Sangat disayangkan kata Poltak, hingga saat ini lembaga pemerintah kurang memberi perhatian terhadap kelestarian bahasa daerah, telihat dari sedikitnya karya sastra daerah yang menjadi bagian pelajaran siswa sekolah.

"Bahkan yang lebih mengkhawatirkan, laju kepunahan bahasa Batak itu sudah mencapai angka 13.8 persen" ujar penerima penghargaan sebagai Sastrawan 50 tahun Berkarya dari Kemendikbud Ristek cq Badan Pembinaan dan Pengembangan Bahasa tahun 2024 ini.

Kepada siswa-siswi yang mengikuti orasi sastra Batak dengan penuh antusias itu, 
penulis yang sudah berkiprah sejak tahun 1973 tersebut berpesan agar mereka ikut  mengembangkan sastra Batak dengan menuliskan puisi atau cerpen dalam bahasa Batak, sebagai upaya dalam bentuk penyelamatan bahasa daerah dan dirinya berjanji
siap untuk membukukan.

Dalam kesempatan itu, Poltak mendaulat dua orang siswa untuk membacakan puisi yang ditulisnya sebagai ungkapan  penghormatan dan Doa kepada Guru. Dua puisi berbahasa Batak tersebut dibacakan dengan sangat baik oleh Amos Sibarani dan Siahaan.

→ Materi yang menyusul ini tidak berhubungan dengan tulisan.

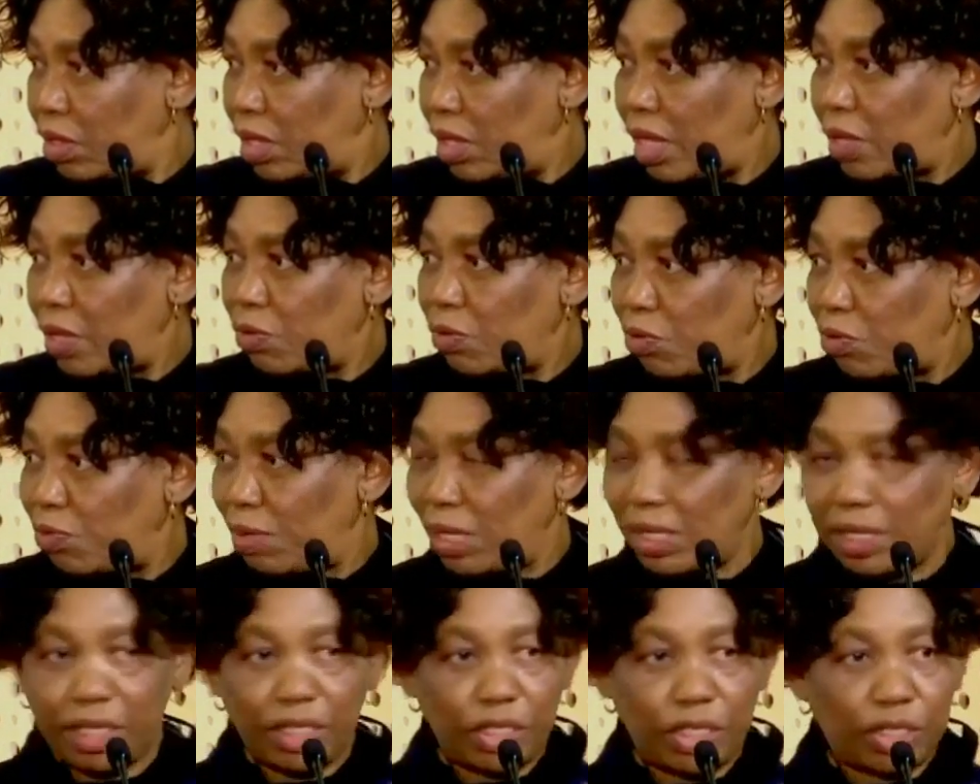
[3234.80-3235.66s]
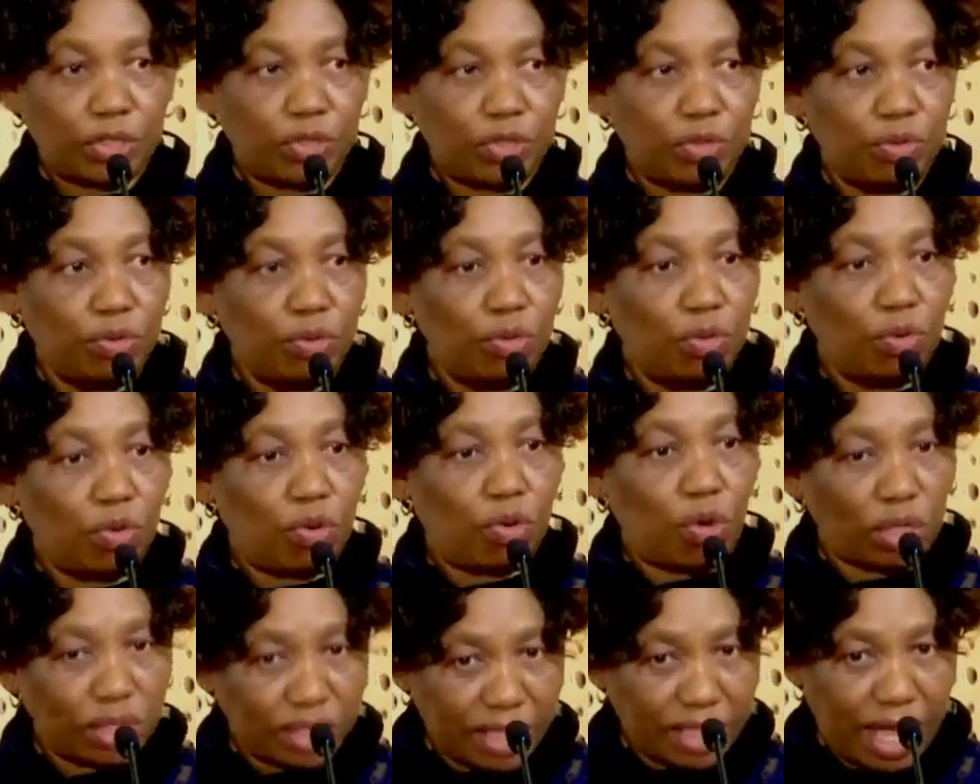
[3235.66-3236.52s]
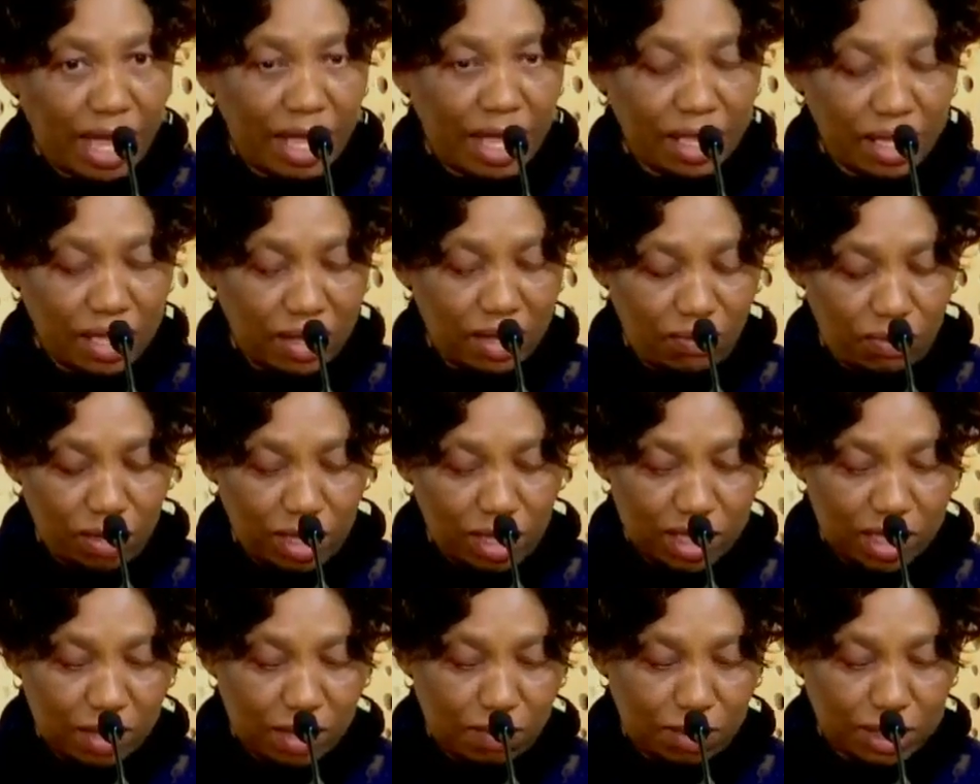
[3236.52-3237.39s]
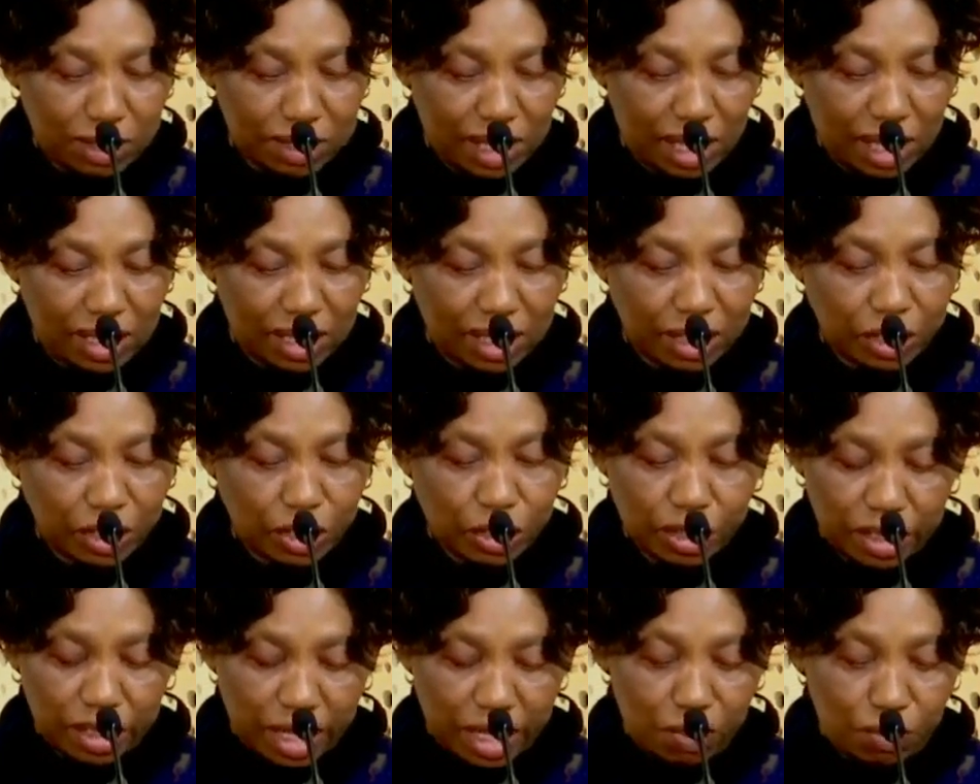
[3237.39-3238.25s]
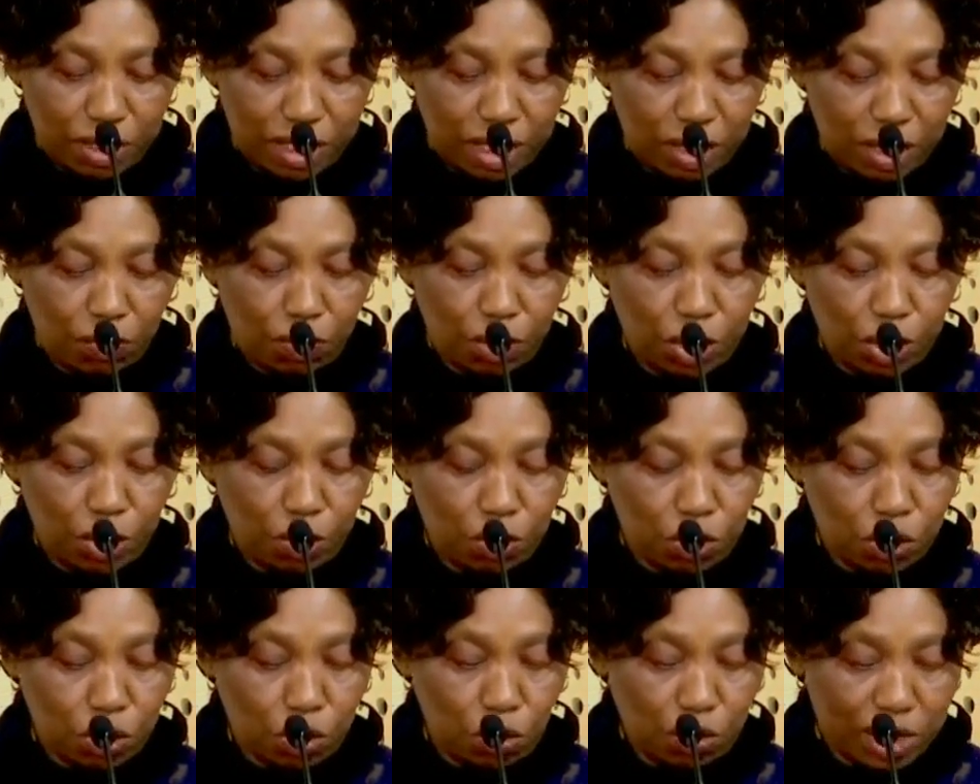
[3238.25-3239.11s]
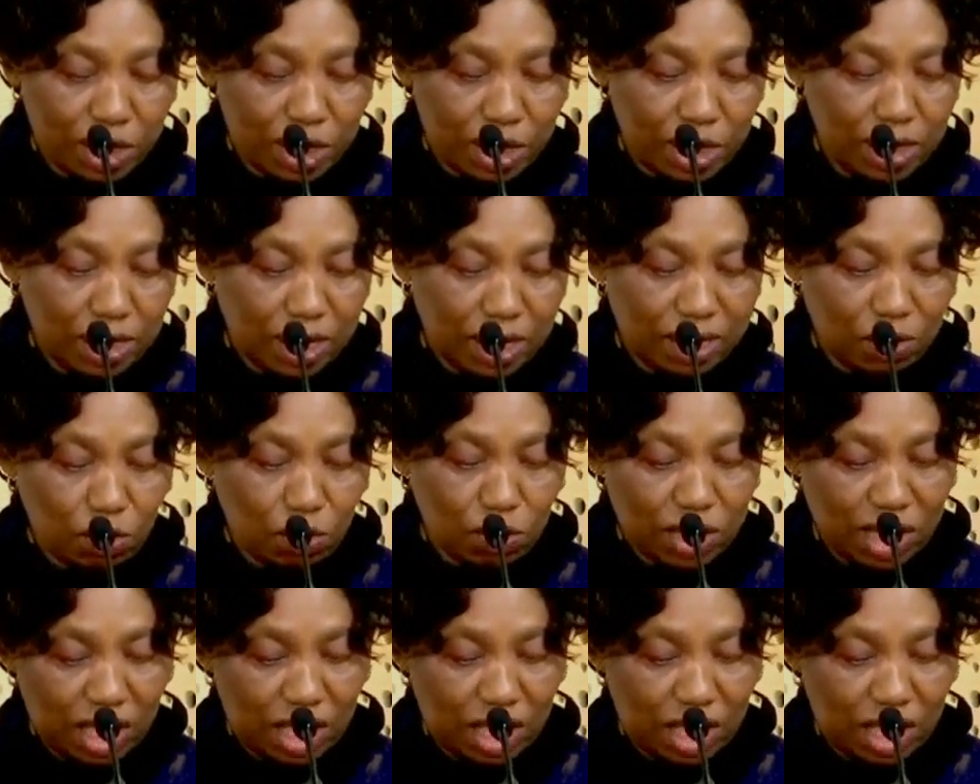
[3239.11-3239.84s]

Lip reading: And we've managed to contain even stigmatization, and we think we'll use those skills and those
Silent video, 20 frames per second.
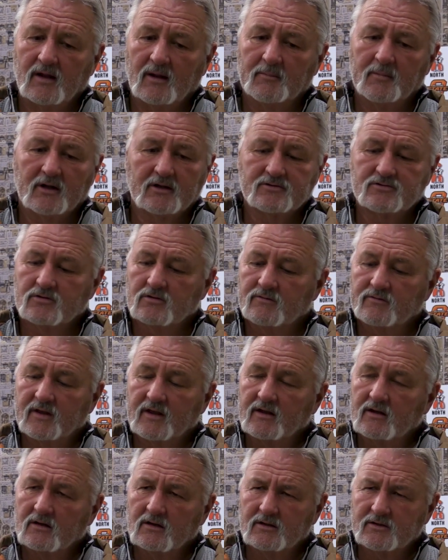I'm not sure if
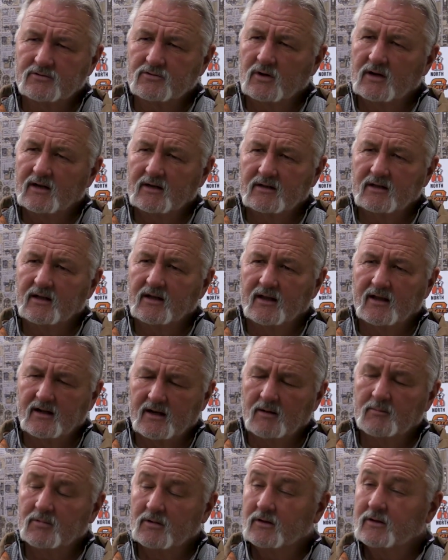they contract that
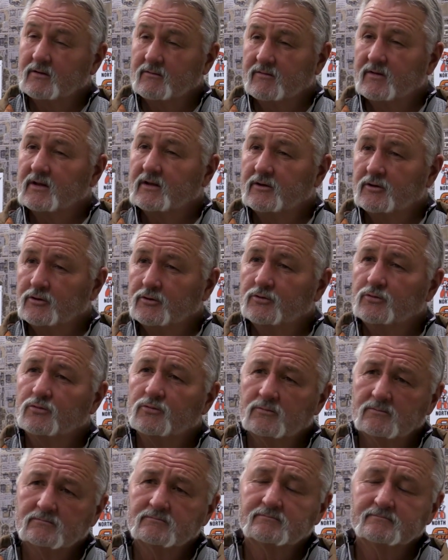out. I believe they do.
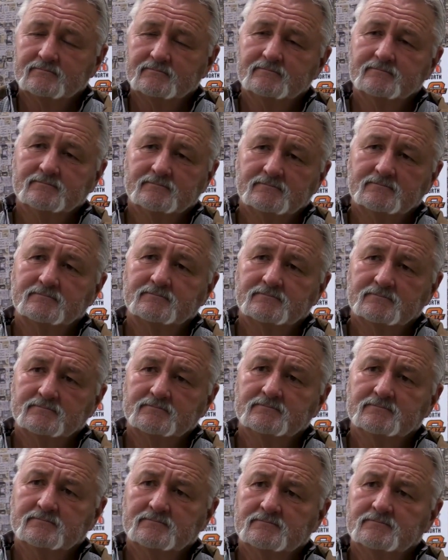
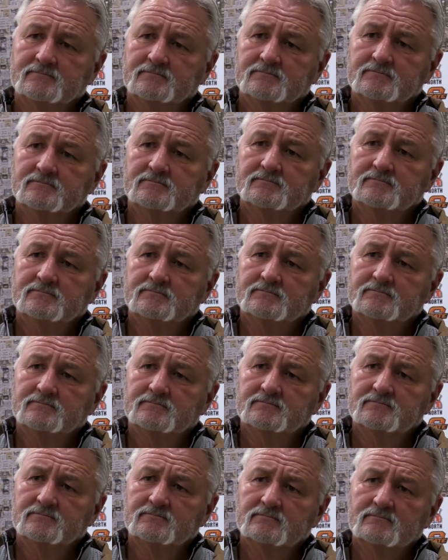So you climb the
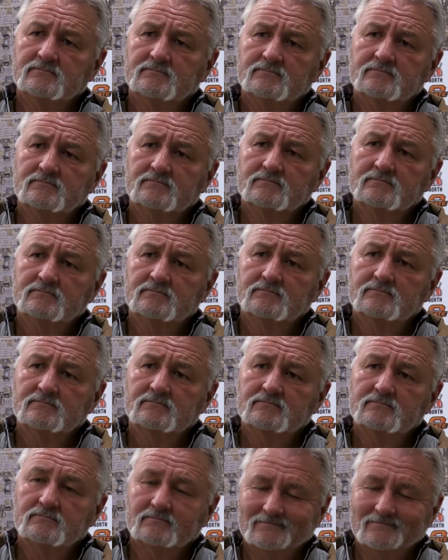old ones though?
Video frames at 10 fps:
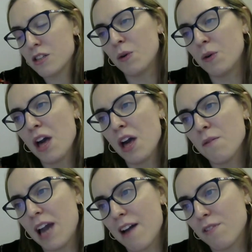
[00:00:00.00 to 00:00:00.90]
So
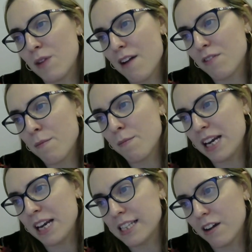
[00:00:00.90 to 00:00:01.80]
we have
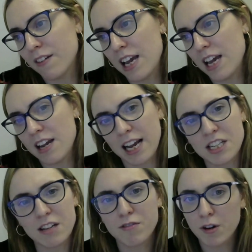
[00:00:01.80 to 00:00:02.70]
companies like Carillion,
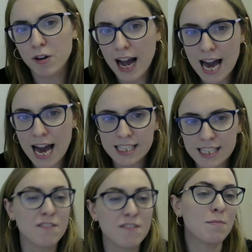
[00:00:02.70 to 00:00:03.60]
like
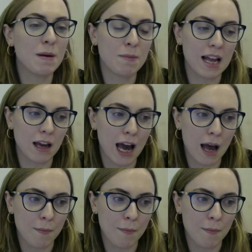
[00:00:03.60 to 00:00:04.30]
G4S, and even people like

Menurutnya, akhir-akhir ini apresiasi terhadap bahasa Batak itu dinilai relatif semakin  rendah, sehingga salah satu cara untuk menyelamatkannya adalah dengan mengaplikasikannya ke dalam karya sastra.

Sebagai contoh, lanjutnya orang-orang tua dari  suku Batak pun sudah sudah sangat jarang menamai anaknya yang baru lahir dengan ciri khas panggilan sebutan Batak, seperti, Tigor, Saut, Poltak, Tiur dan lainnya. 

Malah lebih senang dengan sebutan nama bernuansa Barat. Padahal, nama merupakan doa.

"Generasi muda perlu dibentengi agar jangan sampai invasi budaya asing menyelusup dan menggerus tradisi bahasa Batak", tegas Poltak.

Kepala SMA Negeri 1 Balige, 
Aldon Samosir sangat mengapresiasi kehadiran budayawan Batak Saut Poltak yang didampingi Imran Napitupulu alumni tahun 70 an dari sekolah yang sama.

"Kami sangat berterima kasih atas kehadiran Saut Poltak bersama teman alumni, yang telah memberi motivasi kepada siswa siswi di sekolah ini" sebutnya.